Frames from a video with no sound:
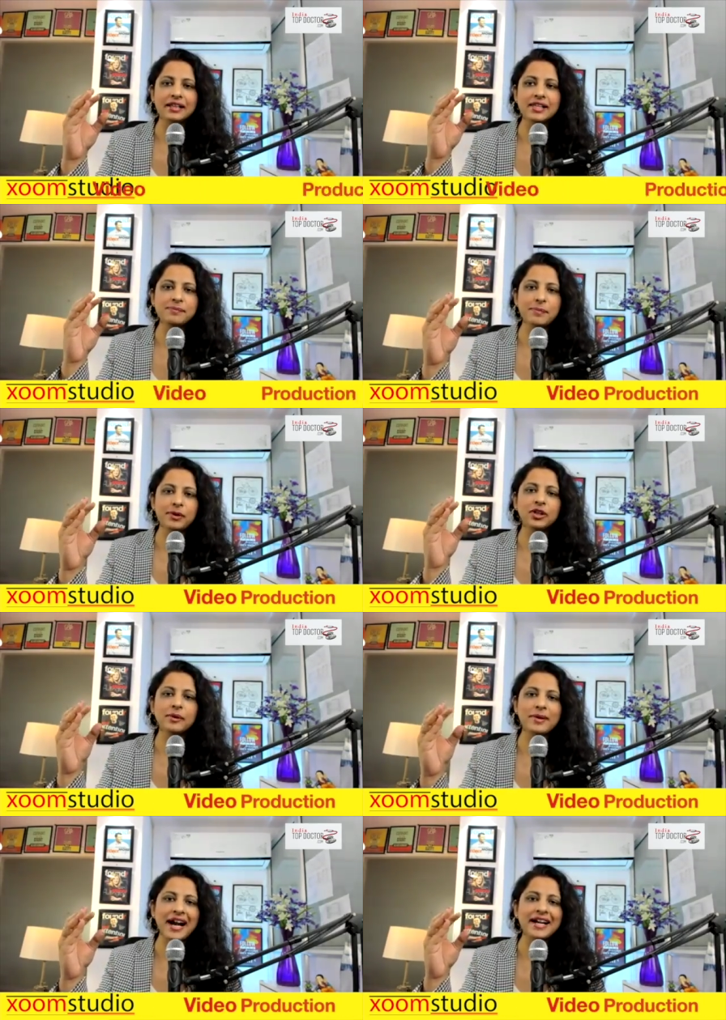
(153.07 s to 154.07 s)
particular
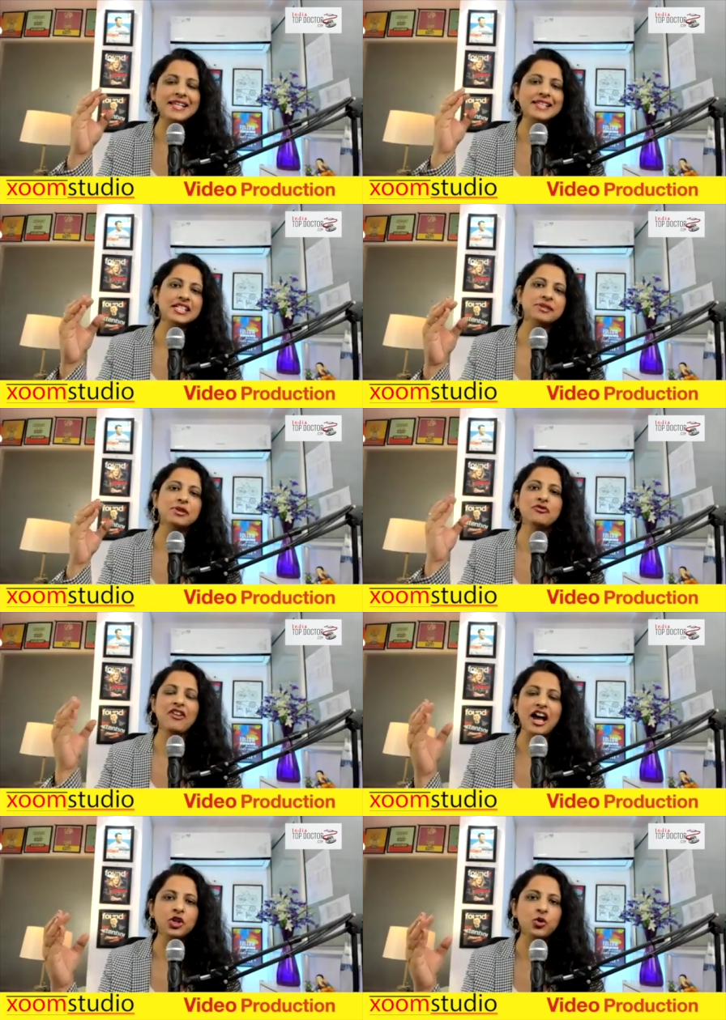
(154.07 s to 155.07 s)
brand has this much
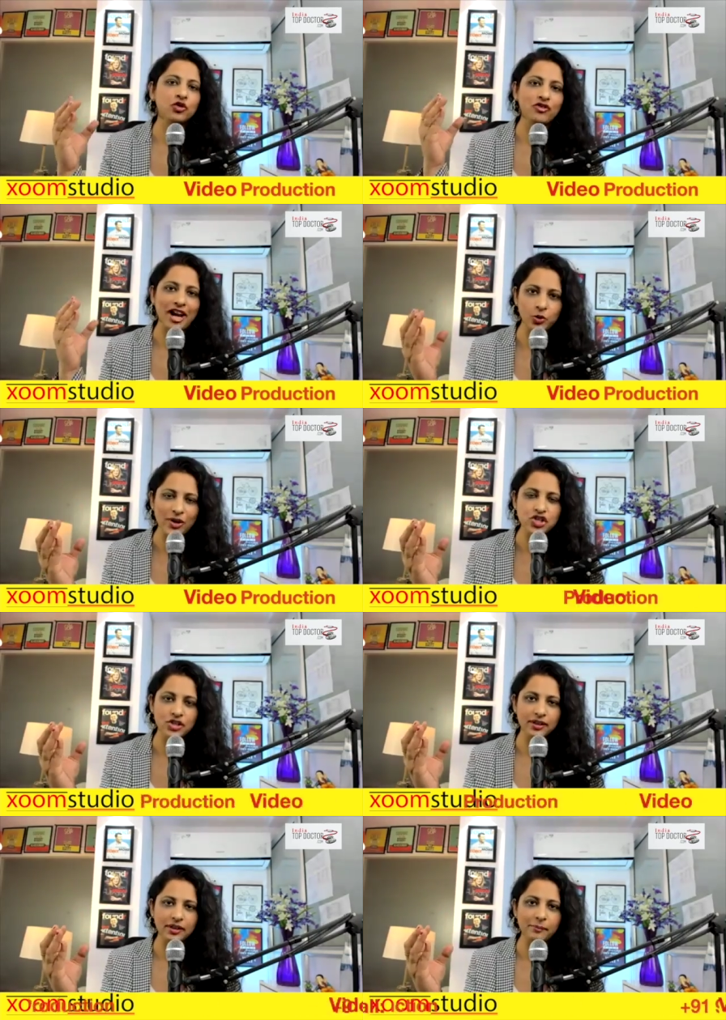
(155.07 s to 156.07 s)
value or valuation
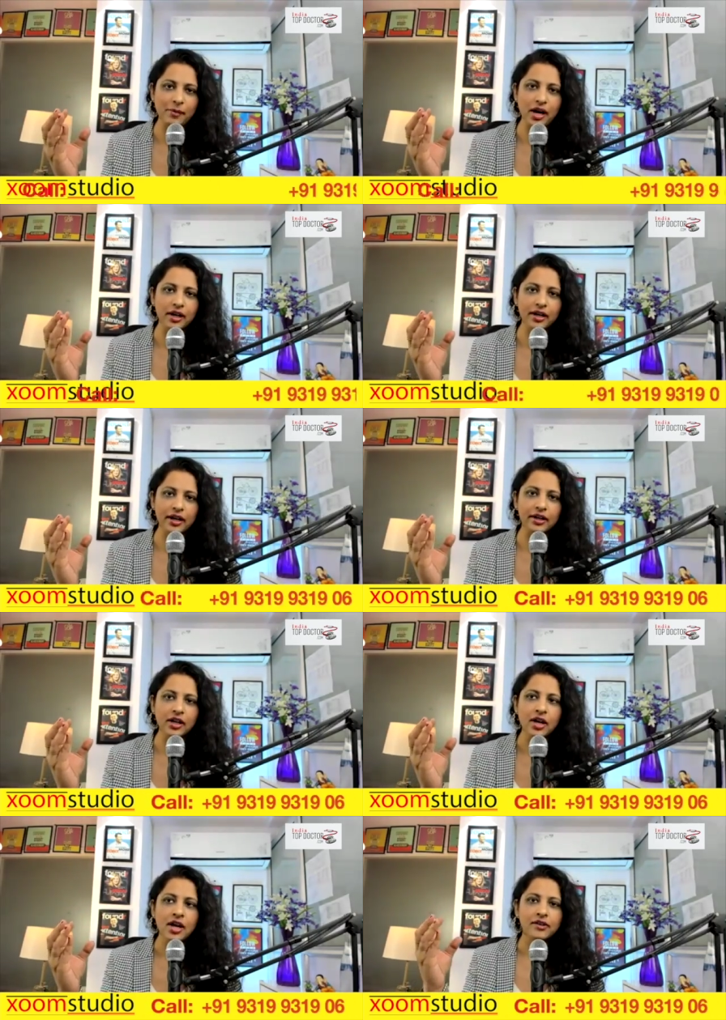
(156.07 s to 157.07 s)
in the market,
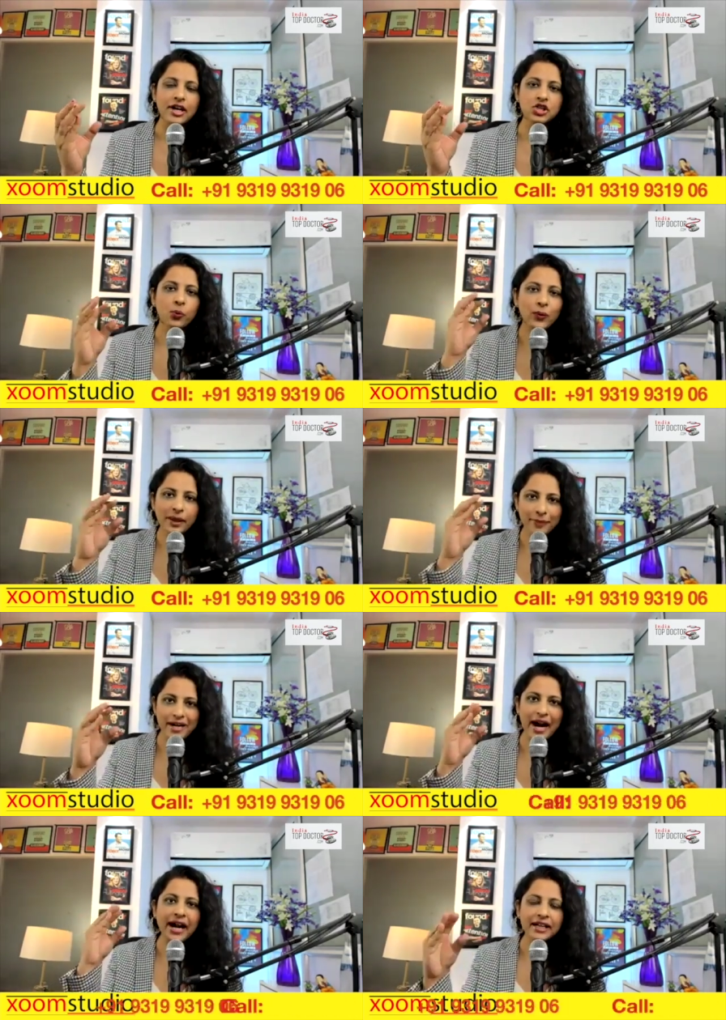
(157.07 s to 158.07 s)
right? So with the
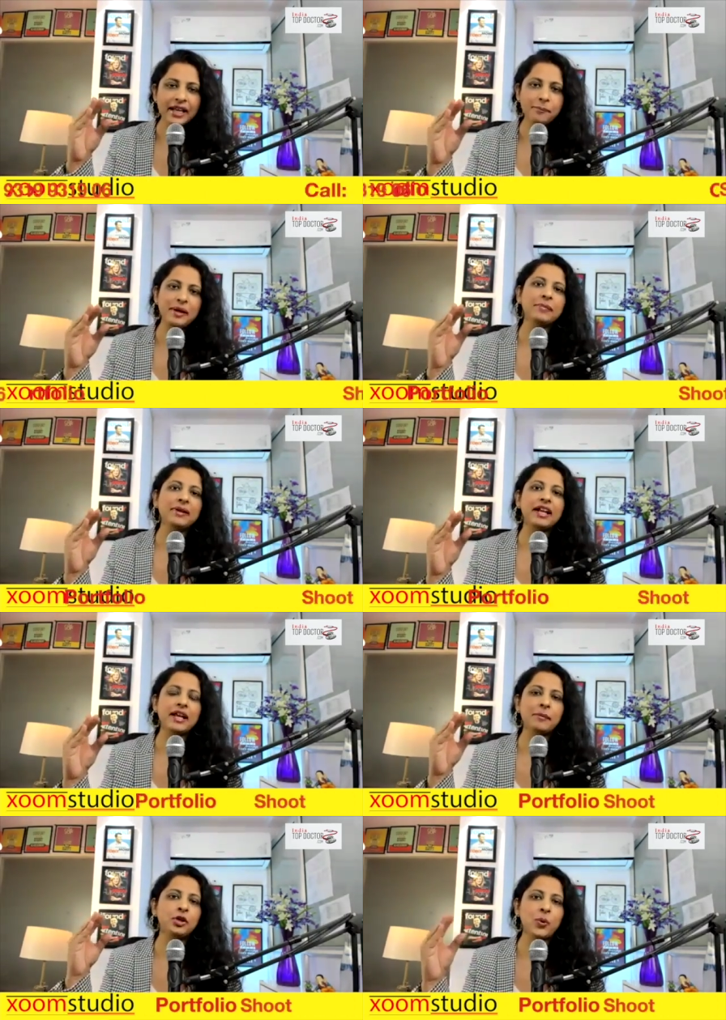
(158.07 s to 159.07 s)
brand name, people are
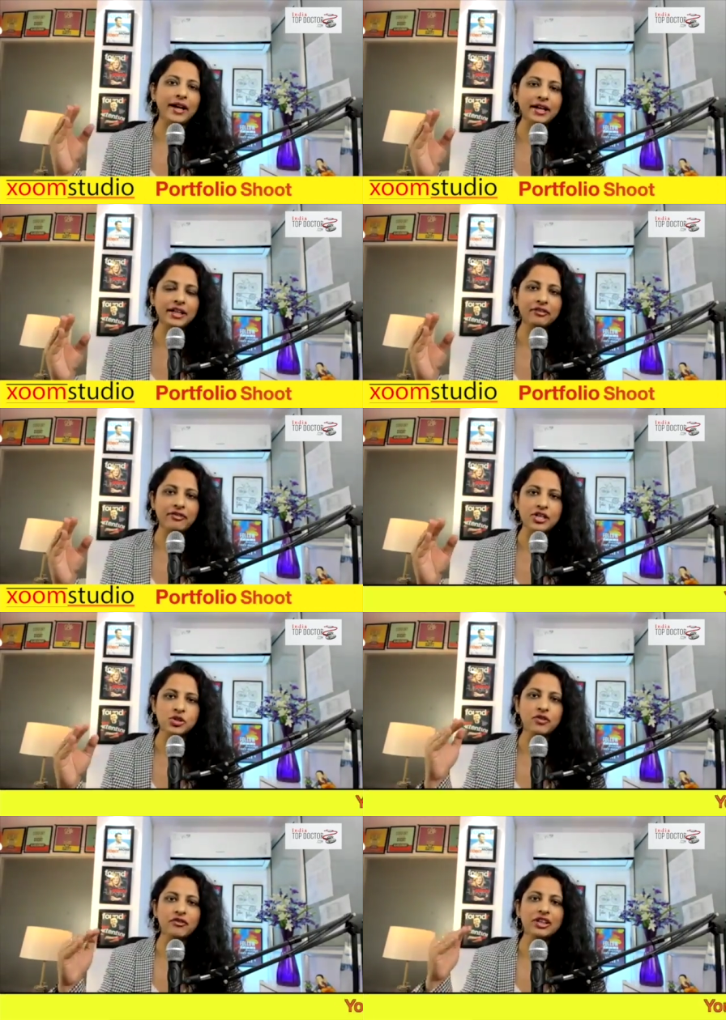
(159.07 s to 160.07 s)
able to identify. So
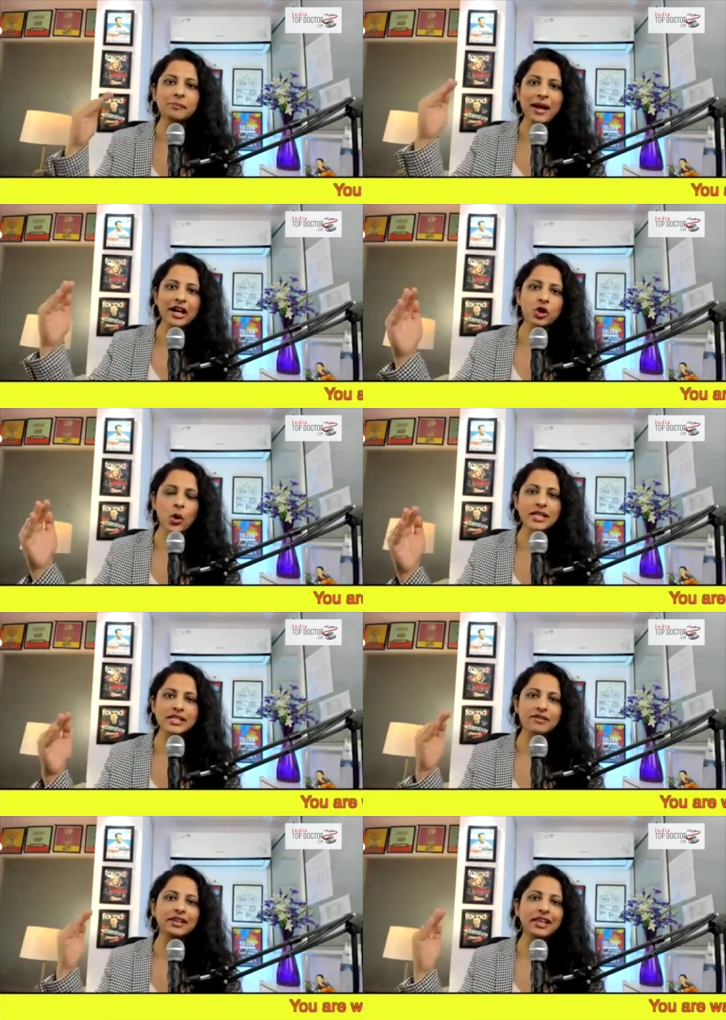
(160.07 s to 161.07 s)
with the McDonald's,
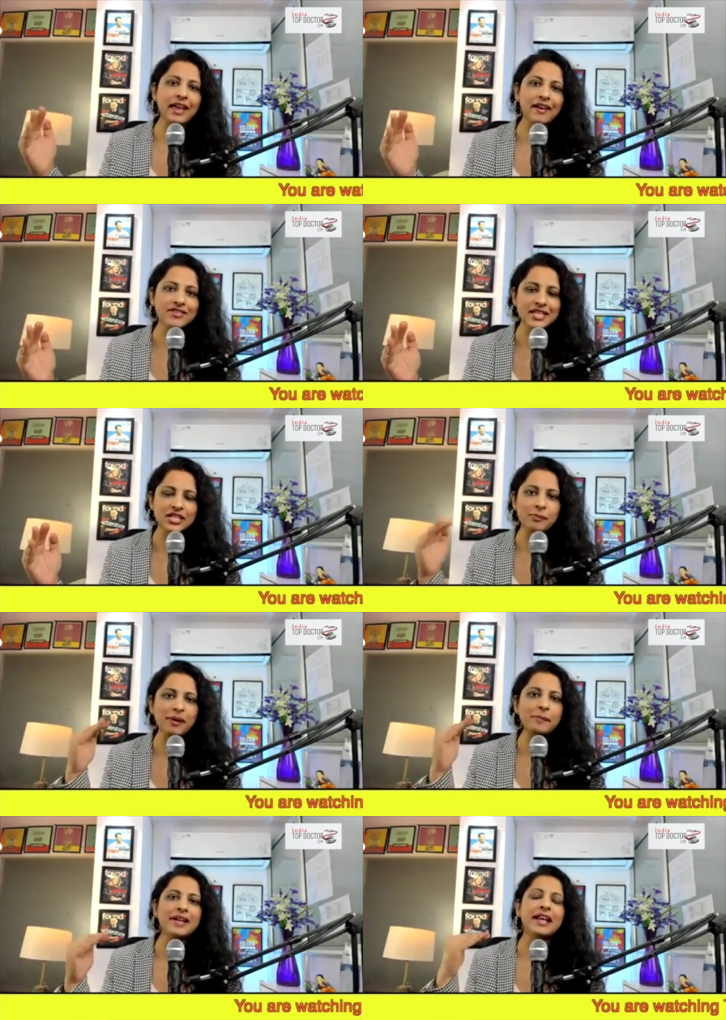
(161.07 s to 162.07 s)
with KFC, so
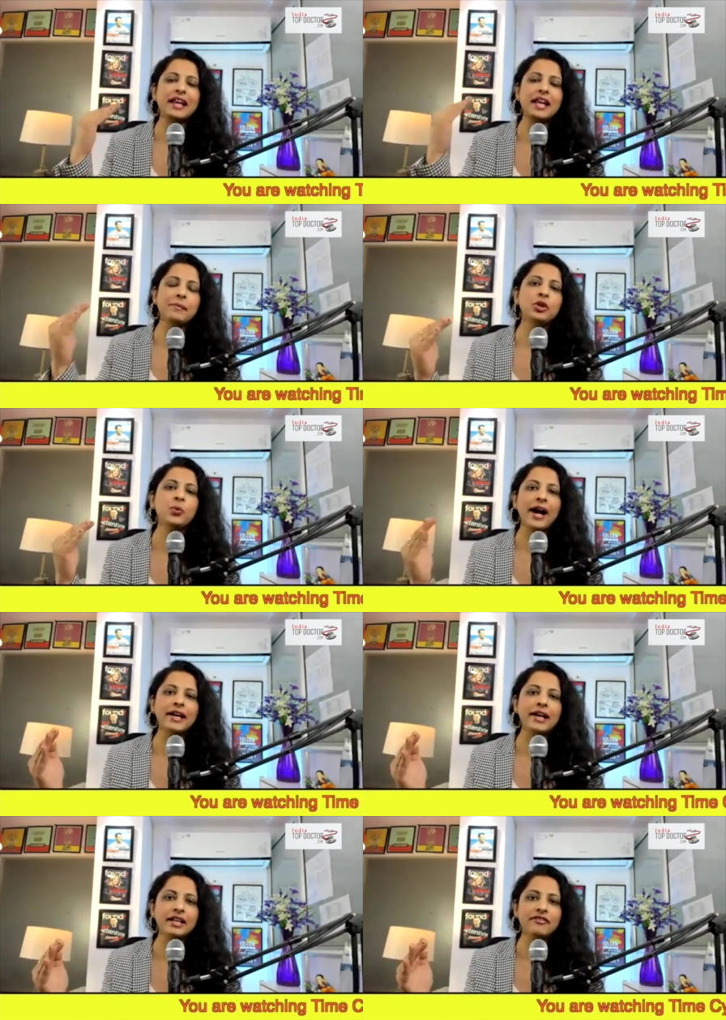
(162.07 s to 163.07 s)
people are able to
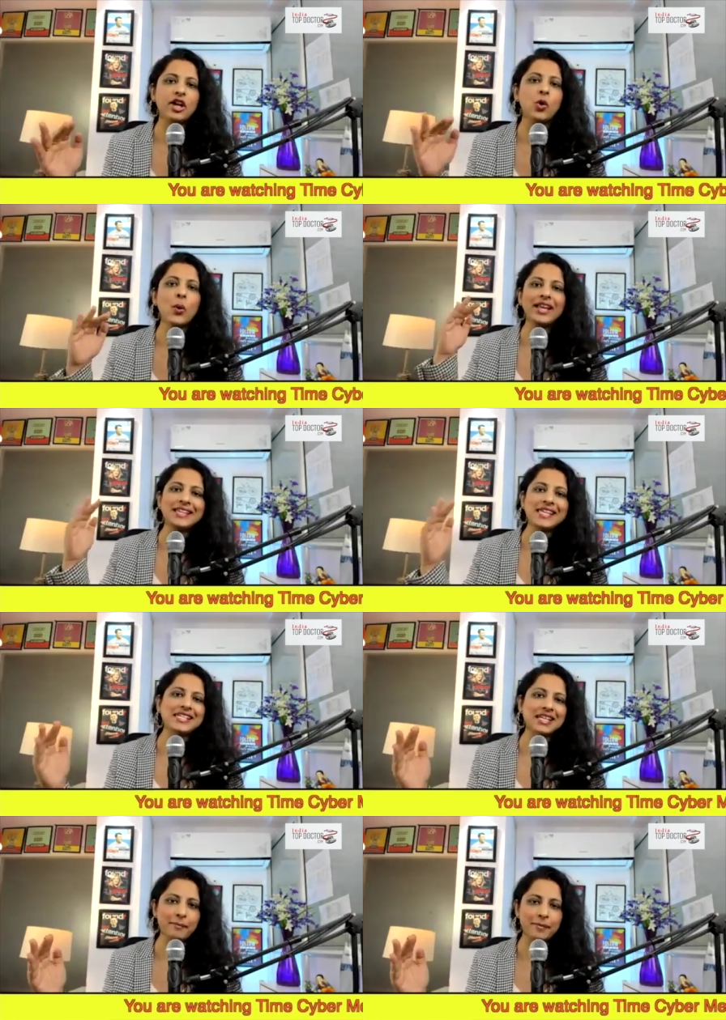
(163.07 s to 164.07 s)
identify, okay, this is
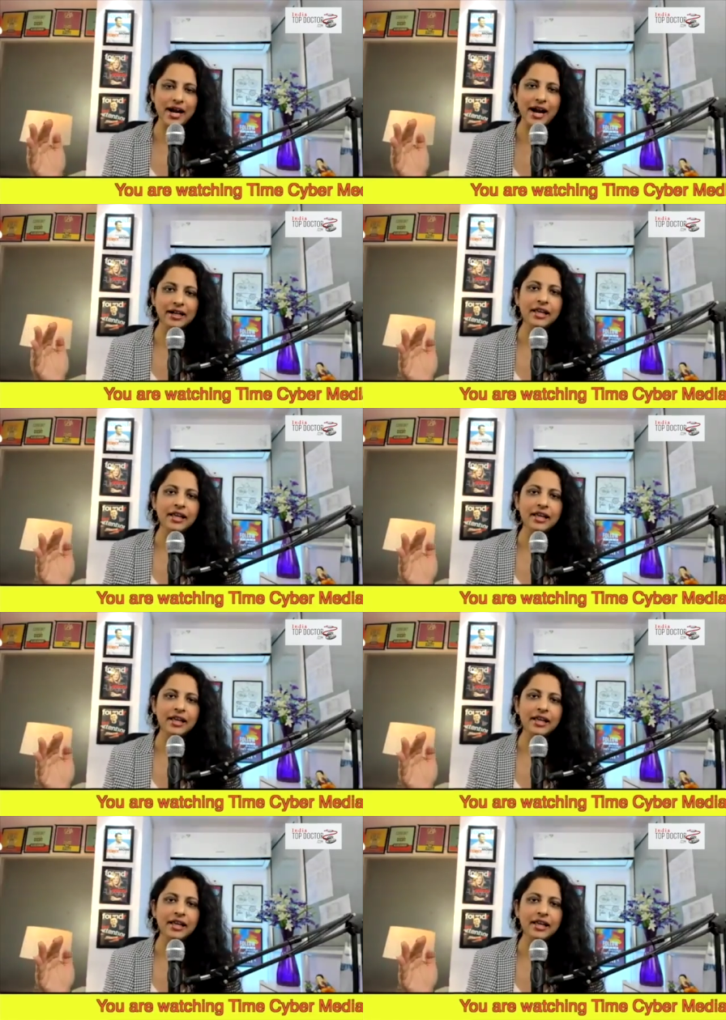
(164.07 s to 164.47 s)
a brand.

Task instructions: Quote the records above exactly, leaving out any pictures.

Output of the exercise:
Frames from a video with no sound:
(153.07 s to 154.07 s)
particular
(154.07 s to 155.07 s)
brand has this much
(155.07 s to 156.07 s)
value or valuation
(156.07 s to 157.07 s)
in the market,
(157.07 s to 158.07 s)
right? So with the
(158.07 s to 159.07 s)
brand name, people are
(159.07 s to 160.07 s)
able to identify. So
(160.07 s to 161.07 s)
with the McDonald's,
(161.07 s to 162.07 s)
with KFC, so
(162.07 s to 163.07 s)
people are able to
(163.07 s to 164.07 s)
identify, okay, this is
(164.07 s to 164.47 s)
a brand.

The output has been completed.